The icing on the cake, or the shit in the sandwich, may be loss of biodiversity, many species will be made extinct. This has moral implications, raising the question of what right homo sapiens has to give its existence, comfort and cultural needs precedence over the existence of some other animals, plants and slime moulds. It has practical implications as well; we may not know of the potential medicinal value of a threatened species until after it has gone; and we may not know the importance of species for others in its ecosystem. An example being the Mauritian tree whose seeds could only germinate if they had been swallowed by a dodo and had their casing softened in the dodo’s crop.
All this means we need our Health Services, and the scientific research on which they are based, more than ever. We will also need our emergency services more. These services need to be available to as many as need them, publicly provided and free at the point of use.
Climate change produces refugees because it will destroy some peoples’ habitats; their housing and/or the lands or waters that they need for food. It also generates resource wars, which often have the effect of making human survival in some areas perilous in the extreme and degrading environments so that they are no longer habitable. Refugees tend to up in very low grade housing, at its most extreme in tents, shacks and shipping containers. One step up from that, in Britain, they’ll likely end up in an underprivileged and vulnerable position in a housing market rigged by the government against poor people in general.
Social housing provision In Britain is being squeezed out of existence and as precedence is given to profit-motivated developers of housing for the rich, a process of ’social cleansing’ is taking place in some areas. The effects of this are to create a housing distribution which is almost exactly opposite to one which makes any kind of environmental sense. Instead of housing people near to their work, it maximises the amount of commuting that they do, and the amount of carbon emissions, whilst minimising the potential for using low carbon forms of transport such as walking and cycling. As this travelling time cuts out large slices of what could be leisure or family time a more sensible policy of providing affordable housing near people’s’ work could be an issue where housing activists could make common cause, since travelling time is effectively often work time being given to employers for free.
Then there is the question of what kind of housing we need as well as who it’s for and where it is. Often when climate change is discussed, the building of new energy providing devices is emphasised, but emission reduction also entails using less energy. This could mean a shorter commute but it must also entail far better home insulation, possibly incorporating forms of micro generation, roof top solar panels being an obvious example. Other means of energy saving in housing could be possible, such as sharing some facilities between households, but other technical innovations may be possible or could be invented and developed. These possibilities have implications for jobs and education.

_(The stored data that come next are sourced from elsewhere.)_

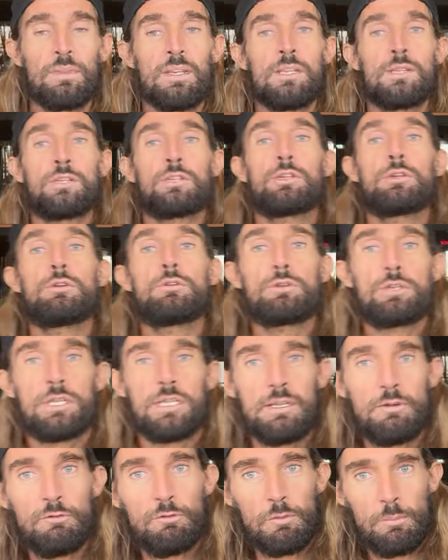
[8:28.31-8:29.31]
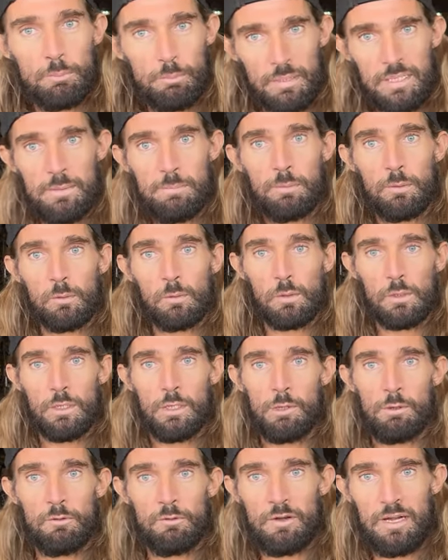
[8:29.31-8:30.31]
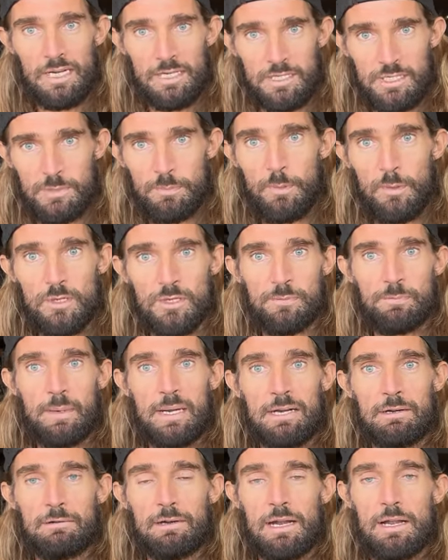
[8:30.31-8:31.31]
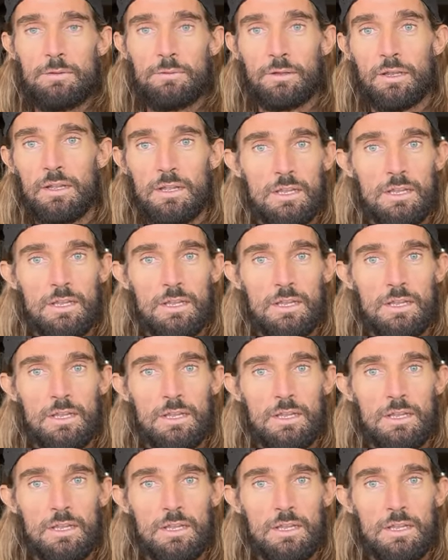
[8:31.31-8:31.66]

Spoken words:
it's usually from people who have had a sports background.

Creation of a low carbon economy could involve the creation of millions of jobs, maybe more than the 1m initial target in the ccc pamphlet, expansion of the health and housing sectors have already been mentioned, but there are many other areas which could expand: renewables, recycling, alternative transport modes, a renovation of a canal system as transport, the re-extension of rail, wind power for shipping, localised agricultural production and yet again more scientific research.
Education could be added to the list of job sectors that should be expanded to create and maintain a low carbon economy. The school sector has a role to play, but so does adult, further and higher education both in educating and training workers for new and expanded industries; and if the transition to these is to be just, workers in those industries that will decline may well need retraining. Since the creation of a low carbon economy, will involve continuing innovations based on scientific and technological research the education it needs is a flexible one where people can move in and out of work to retrain as the economy develops and changes.
Achieving this is not just about expanding that which now exists, it is about redefining, the relation of education to industries, communities, science and to the local and central state. In many ways education needs to be autonomous, the types of teaching and research should not be dictated or restricted by commercial or sectional interests, which are now far too easily able to purchase the types of education and research that suit them. However education needs to have some accountability to the communities where it is located which means elected representation for trades unions and community organisations, (including the parents of school students), precisely to prevent education institutions only serving one part of a community or one firm.
The public education needed to develop a low carbon economy is now under attack and needs defending.